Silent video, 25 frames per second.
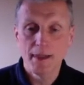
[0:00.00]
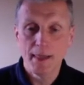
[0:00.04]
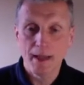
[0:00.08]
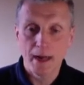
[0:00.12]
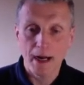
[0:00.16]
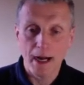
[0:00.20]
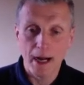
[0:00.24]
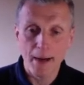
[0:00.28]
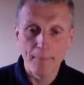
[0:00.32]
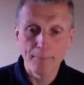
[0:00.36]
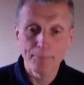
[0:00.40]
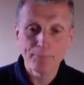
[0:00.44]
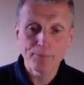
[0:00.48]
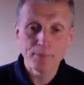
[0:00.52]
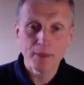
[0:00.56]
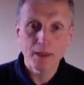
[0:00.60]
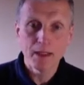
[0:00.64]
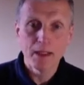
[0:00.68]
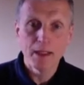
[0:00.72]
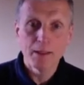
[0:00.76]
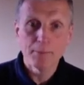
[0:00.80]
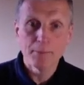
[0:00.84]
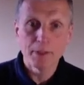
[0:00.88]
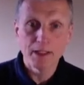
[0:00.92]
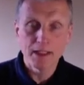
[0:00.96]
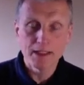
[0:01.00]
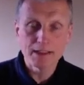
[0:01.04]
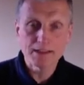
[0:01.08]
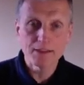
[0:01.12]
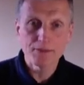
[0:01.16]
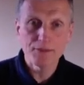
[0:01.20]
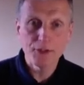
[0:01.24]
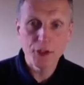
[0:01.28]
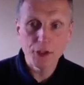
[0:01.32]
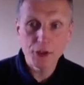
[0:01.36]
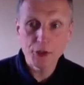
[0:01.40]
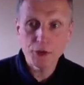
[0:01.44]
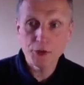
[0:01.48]
But there's a
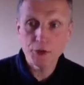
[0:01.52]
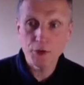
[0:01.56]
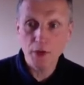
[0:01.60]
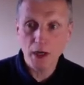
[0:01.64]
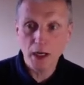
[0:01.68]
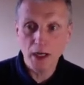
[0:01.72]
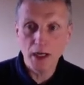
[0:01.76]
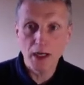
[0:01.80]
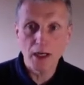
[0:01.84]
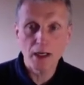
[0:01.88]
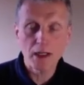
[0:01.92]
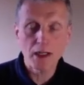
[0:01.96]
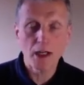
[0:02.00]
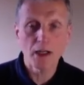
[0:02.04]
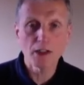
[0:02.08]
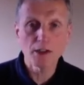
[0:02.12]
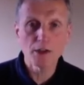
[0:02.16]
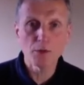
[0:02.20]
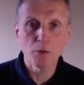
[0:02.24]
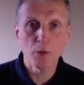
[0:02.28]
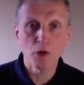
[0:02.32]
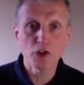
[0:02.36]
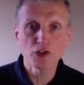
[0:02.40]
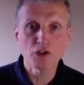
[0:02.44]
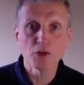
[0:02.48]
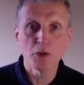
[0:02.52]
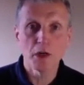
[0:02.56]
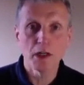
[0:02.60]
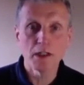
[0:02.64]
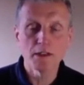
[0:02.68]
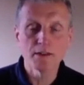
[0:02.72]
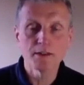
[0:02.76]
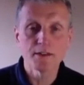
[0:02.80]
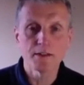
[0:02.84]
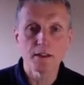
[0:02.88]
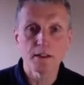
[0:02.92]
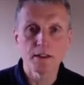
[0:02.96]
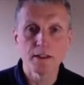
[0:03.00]
few kind of
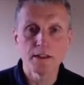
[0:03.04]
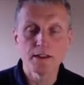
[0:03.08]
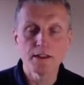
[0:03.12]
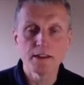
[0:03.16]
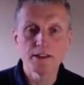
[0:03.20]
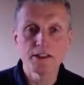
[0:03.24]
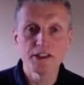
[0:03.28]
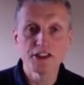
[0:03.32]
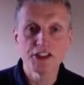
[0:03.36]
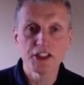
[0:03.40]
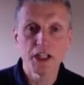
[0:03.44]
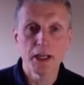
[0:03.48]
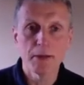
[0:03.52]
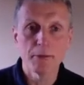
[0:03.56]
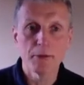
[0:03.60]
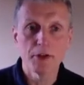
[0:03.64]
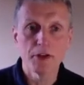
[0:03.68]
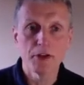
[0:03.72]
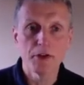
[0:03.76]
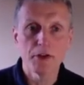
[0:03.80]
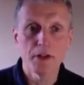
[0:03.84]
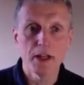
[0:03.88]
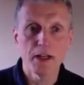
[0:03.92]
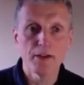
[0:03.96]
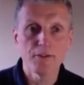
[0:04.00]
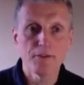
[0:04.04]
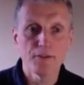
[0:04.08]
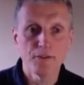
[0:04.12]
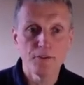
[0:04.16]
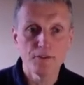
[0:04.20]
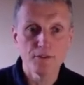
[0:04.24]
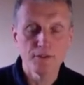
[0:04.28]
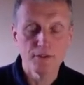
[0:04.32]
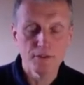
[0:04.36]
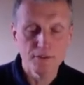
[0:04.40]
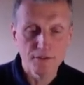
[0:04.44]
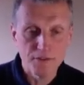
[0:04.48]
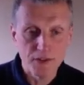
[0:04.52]
watchwords that I need to share with you there.
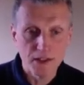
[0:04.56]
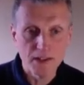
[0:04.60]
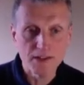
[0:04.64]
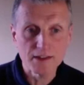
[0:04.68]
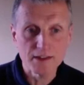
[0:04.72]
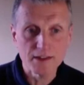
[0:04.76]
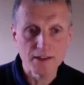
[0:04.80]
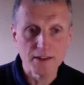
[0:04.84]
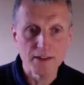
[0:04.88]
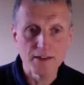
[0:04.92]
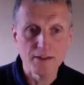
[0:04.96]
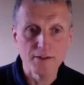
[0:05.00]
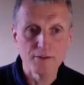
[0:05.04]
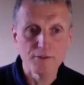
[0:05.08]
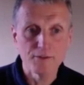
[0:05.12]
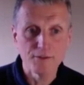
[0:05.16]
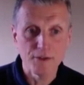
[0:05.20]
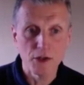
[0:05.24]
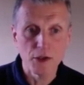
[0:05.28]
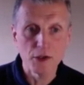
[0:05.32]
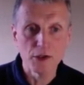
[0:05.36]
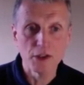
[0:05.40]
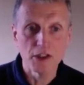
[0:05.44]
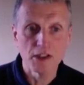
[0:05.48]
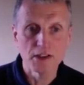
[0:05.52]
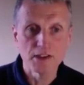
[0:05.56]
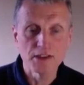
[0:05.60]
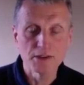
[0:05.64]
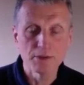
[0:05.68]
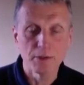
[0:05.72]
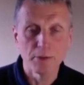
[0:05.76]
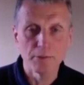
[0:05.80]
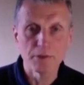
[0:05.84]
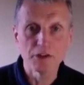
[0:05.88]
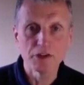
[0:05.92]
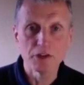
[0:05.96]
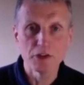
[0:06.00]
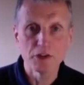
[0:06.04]
Firstly, that focus,
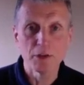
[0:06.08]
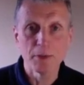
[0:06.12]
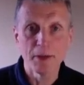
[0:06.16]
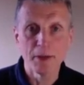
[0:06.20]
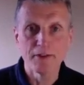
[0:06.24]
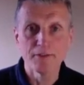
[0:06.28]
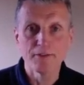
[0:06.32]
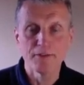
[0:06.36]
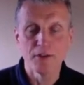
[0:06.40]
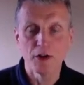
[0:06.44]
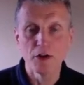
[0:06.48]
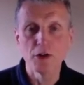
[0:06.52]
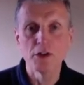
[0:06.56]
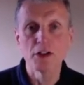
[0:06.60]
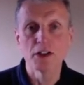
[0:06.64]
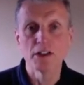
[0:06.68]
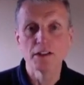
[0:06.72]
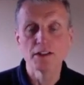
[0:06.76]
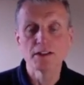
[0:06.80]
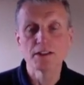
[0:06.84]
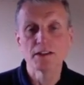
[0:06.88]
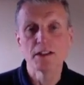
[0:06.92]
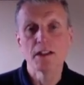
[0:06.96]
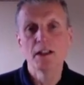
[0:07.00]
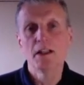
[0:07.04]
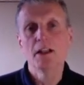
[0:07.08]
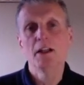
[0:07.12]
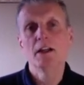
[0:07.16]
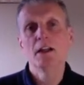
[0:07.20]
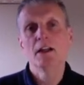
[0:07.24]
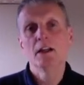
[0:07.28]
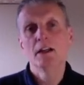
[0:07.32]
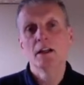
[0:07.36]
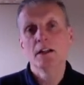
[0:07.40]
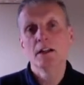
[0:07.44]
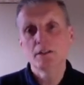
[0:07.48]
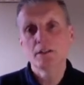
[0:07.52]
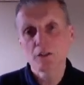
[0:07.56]
when we talk about focus,
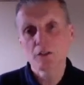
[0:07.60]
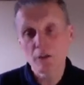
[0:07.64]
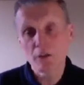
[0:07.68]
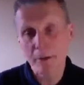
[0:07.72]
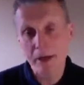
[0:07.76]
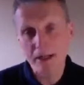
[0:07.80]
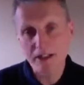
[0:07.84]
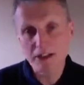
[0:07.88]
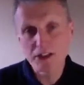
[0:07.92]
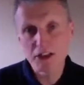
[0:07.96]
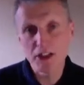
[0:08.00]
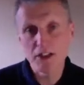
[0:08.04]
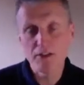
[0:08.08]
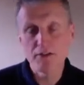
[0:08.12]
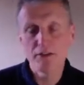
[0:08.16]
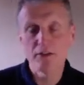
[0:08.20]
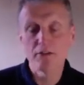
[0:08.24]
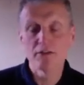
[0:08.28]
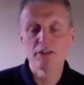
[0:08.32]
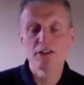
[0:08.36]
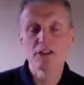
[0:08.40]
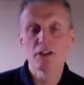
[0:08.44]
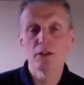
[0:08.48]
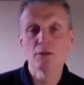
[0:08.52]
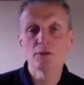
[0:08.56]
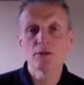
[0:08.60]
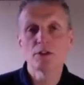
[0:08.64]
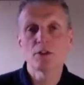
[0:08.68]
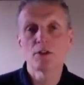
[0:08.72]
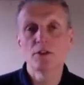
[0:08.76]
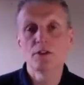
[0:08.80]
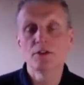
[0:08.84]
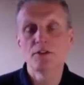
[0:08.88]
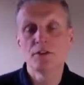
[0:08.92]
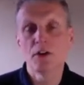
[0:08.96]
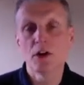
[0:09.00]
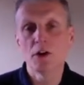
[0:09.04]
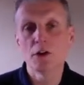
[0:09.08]
talk about achieving results
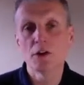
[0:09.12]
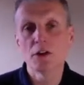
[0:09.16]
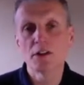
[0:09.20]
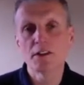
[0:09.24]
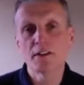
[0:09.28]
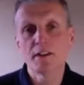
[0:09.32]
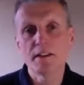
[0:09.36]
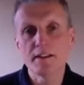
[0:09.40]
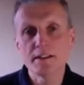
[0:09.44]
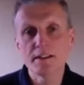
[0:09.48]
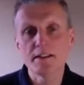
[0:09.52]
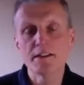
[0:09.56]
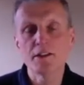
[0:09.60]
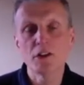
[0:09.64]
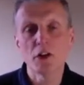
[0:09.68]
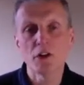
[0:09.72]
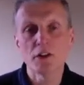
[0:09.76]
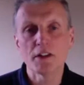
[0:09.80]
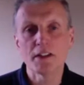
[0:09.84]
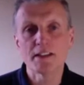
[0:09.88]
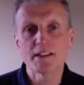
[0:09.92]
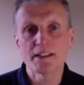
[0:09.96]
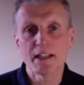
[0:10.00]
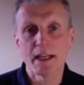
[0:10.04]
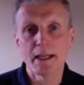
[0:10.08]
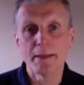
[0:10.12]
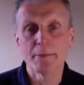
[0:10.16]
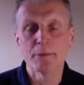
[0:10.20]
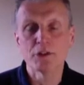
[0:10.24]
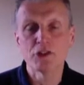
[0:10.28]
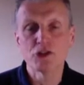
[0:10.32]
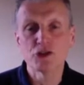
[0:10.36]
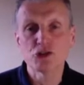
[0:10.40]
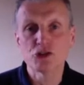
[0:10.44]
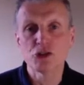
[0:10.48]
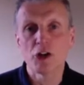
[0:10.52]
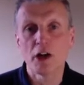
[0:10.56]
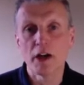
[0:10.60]
through focus, this is not the same
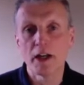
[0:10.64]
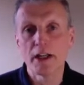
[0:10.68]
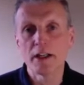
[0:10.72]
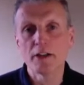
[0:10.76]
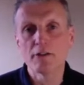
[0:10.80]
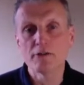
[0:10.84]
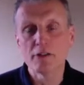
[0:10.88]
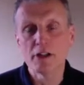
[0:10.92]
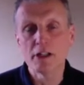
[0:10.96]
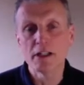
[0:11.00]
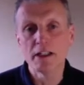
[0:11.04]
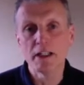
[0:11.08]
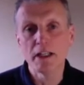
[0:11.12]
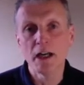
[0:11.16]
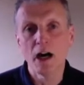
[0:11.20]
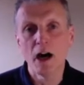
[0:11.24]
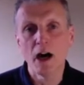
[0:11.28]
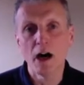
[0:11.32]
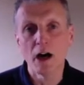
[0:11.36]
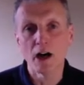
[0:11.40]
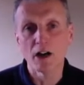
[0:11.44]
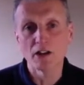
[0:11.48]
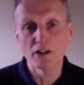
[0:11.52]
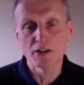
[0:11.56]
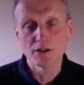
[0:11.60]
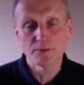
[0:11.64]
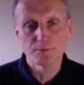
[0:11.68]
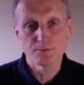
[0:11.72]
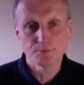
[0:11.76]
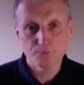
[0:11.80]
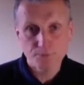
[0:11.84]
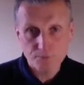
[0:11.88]
as trying really hard.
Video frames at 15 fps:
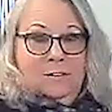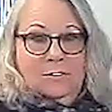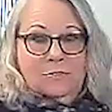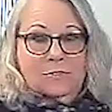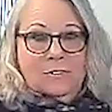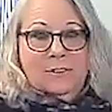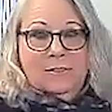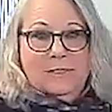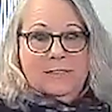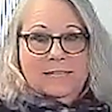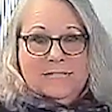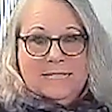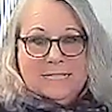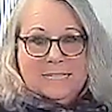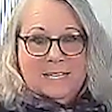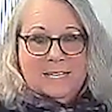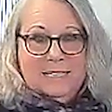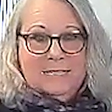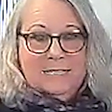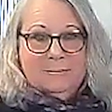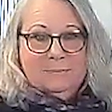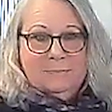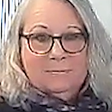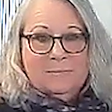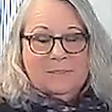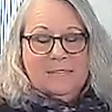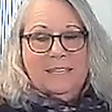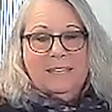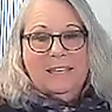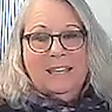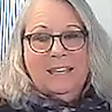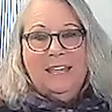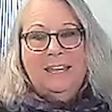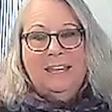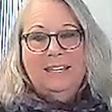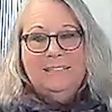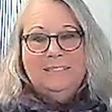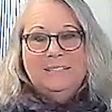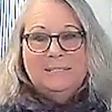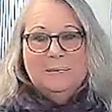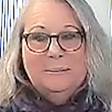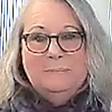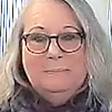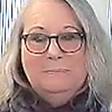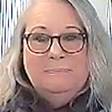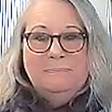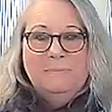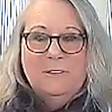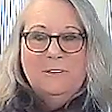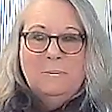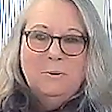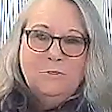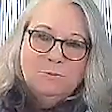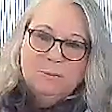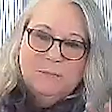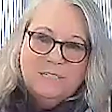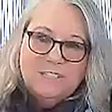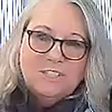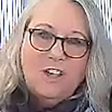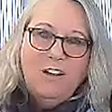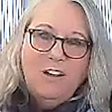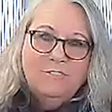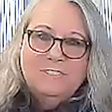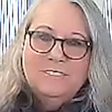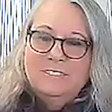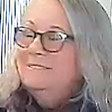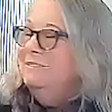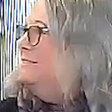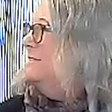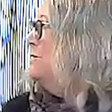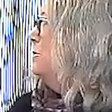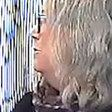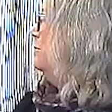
over on this side, and um, they're both really soft and sort of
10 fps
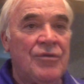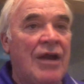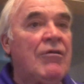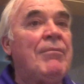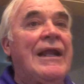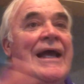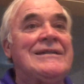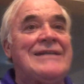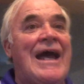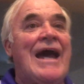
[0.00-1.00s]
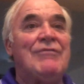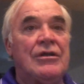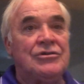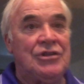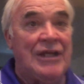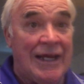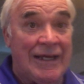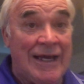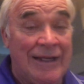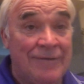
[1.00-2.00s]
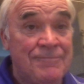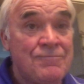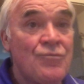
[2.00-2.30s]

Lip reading: Everybody has to have it because you can't get it.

· · · · ·

# [EXERCISE]
The whole of the data needs to be copied word for word, though not its pictures.

# [TASK SOLUTION]
Silent video, 25 frames per second.
[0:00.00]
[0:00.04]
[0:00.08]
[0:00.12]
[0:00.16]
[0:00.20]
[0:00.24]
[0:00.28]
[0:00.32]
[0:00.36]
[0:00.40]
[0:00.44]
[0:00.48]
[0:00.52]
[0:00.56]
[0:00.60]
[0:00.64]
[0:00.68]
[0:00.72]
[0:00.76]
[0:00.80]
[0:00.84]
[0:00.88]
[0:00.92]
[0:00.96]
[0:01.00]
[0:01.04]
[0:01.08]
[0:01.12]
[0:01.16]
[0:01.20]
[0:01.24]
[0:01.28]
[0:01.32]
[0:01.36]
[0:01.40]
[0:01.44]
[0:01.48]
But there's a
[0:01.52]
[0:01.56]
[0:01.60]
[0:01.64]
[0:01.68]
[0:01.72]
[0:01.76]
[0:01.80]
[0:01.84]
[0:01.88]
[0:01.92]
[0:01.96]
[0:02.00]
[0:02.04]
[0:02.08]
[0:02.12]
[0:02.16]
[0:02.20]
[0:02.24]
[0:02.28]
[0:02.32]
[0:02.36]
[0:02.40]
[0:02.44]
[0:02.48]
[0:02.52]
[0:02.56]
[0:02.60]
[0:02.64]
[0:02.68]
[0:02.72]
[0:02.76]
[0:02.80]
[0:02.84]
[0:02.88]
[0:02.92]
[0:02.96]
[0:03.00]
few kind of
[0:03.04]
[0:03.08]
[0:03.12]
[0:03.16]
[0:03.20]
[0:03.24]
[0:03.28]
[0:03.32]
[0:03.36]
[0:03.40]
[0:03.44]
[0:03.48]
[0:03.52]
[0:03.56]
[0:03.60]
[0:03.64]
[0:03.68]
[0:03.72]
[0:03.76]
[0:03.80]
[0:03.84]
[0:03.88]
[0:03.92]
[0:03.96]
[0:04.00]
[0:04.04]
[0:04.08]
[0:04.12]
[0:04.16]
[0:04.20]
[0:04.24]
[0:04.28]
[0:04.32]
[0:04.36]
[0:04.40]
[0:04.44]
[0:04.48]
[0:04.52]
watchwords that I need to share with you there.
[0:04.56]
[0:04.60]
[0:04.64]
[0:04.68]
[0:04.72]
[0:04.76]
[0:04.80]
[0:04.84]
[0:04.88]
[0:04.92]
[0:04.96]
[0:05.00]
[0:05.04]
[0:05.08]
[0:05.12]
[0:05.16]
[0:05.20]
[0:05.24]
[0:05.28]
[0:05.32]
[0:05.36]
[0:05.40]
[0:05.44]
[0:05.48]
[0:05.52]
[0:05.56]
[0:05.60]
[0:05.64]
[0:05.68]
[0:05.72]
[0:05.76]
[0:05.80]
[0:05.84]
[0:05.88]
[0:05.92]
[0:05.96]
[0:06.00]
[0:06.04]
Firstly, that focus,
[0:06.08]
[0:06.12]
[0:06.16]
[0:06.20]
[0:06.24]
[0:06.28]
[0:06.32]
[0:06.36]
[0:06.40]
[0:06.44]
[0:06.48]
[0:06.52]
[0:06.56]
[0:06.60]
[0:06.64]
[0:06.68]
[0:06.72]
[0:06.76]
[0:06.80]
[0:06.84]
[0:06.88]
[0:06.92]
[0:06.96]
[0:07.00]
[0:07.04]
[0:07.08]
[0:07.12]
[0:07.16]
[0:07.20]
[0:07.24]
[0:07.28]
[0:07.32]
[0:07.36]
[0:07.40]
[0:07.44]
[0:07.48]
[0:07.52]
[0:07.56]
when we talk about focus,
[0:07.60]
[0:07.64]
[0:07.68]
[0:07.72]
[0:07.76]
[0:07.80]
[0:07.84]
[0:07.88]
[0:07.92]
[0:07.96]
[0:08.00]
[0:08.04]
[0:08.08]
[0:08.12]
[0:08.16]
[0:08.20]
[0:08.24]
[0:08.28]
[0:08.32]
[0:08.36]
[0:08.40]
[0:08.44]
[0:08.48]
[0:08.52]
[0:08.56]
[0:08.60]
[0:08.64]
[0:08.68]
[0:08.72]
[0:08.76]
[0:08.80]
[0:08.84]
[0:08.88]
[0:08.92]
[0:08.96]
[0:09.00]
[0:09.04]
[0:09.08]
talk about achieving results
[0:09.12]
[0:09.16]
[0:09.20]
[0:09.24]
[0:09.28]
[0:09.32]
[0:09.36]
[0:09.40]
[0:09.44]
[0:09.48]
[0:09.52]
[0:09.56]
[0:09.60]
[0:09.64]
[0:09.68]
[0:09.72]
[0:09.76]
[0:09.80]
[0:09.84]
[0:09.88]
[0:09.92]
[0:09.96]
[0:10.00]
[0:10.04]
[0:10.08]
[0:10.12]
[0:10.16]
[0:10.20]
[0:10.24]
[0:10.28]
[0:10.32]
[0:10.36]
[0:10.40]
[0:10.44]
[0:10.48]
[0:10.52]
[0:10.56]
[0:10.60]
through focus, this is not the same
[0:10.64]
[0:10.68]
[0:10.72]
[0:10.76]
[0:10.80]
[0:10.84]
[0:10.88]
[0:10.92]
[0:10.96]
[0:11.00]
[0:11.04]
[0:11.08]
[0:11.12]
[0:11.16]
[0:11.20]
[0:11.24]
[0:11.28]
[0:11.32]
[0:11.36]
[0:11.40]
[0:11.44]
[0:11.48]
[0:11.52]
[0:11.56]
[0:11.60]
[0:11.64]
[0:11.68]
[0:11.72]
[0:11.76]
[0:11.80]
[0:11.84]
[0:11.88]
as trying really hard.
Video frames at 15 fps:
over on this side, and um, they're both really soft and sort of
10 fps
[0.00-1.00s]
[1.00-2.00s]
[2.00-2.30s]

Lip reading: Everybody has to have it because you can't get it.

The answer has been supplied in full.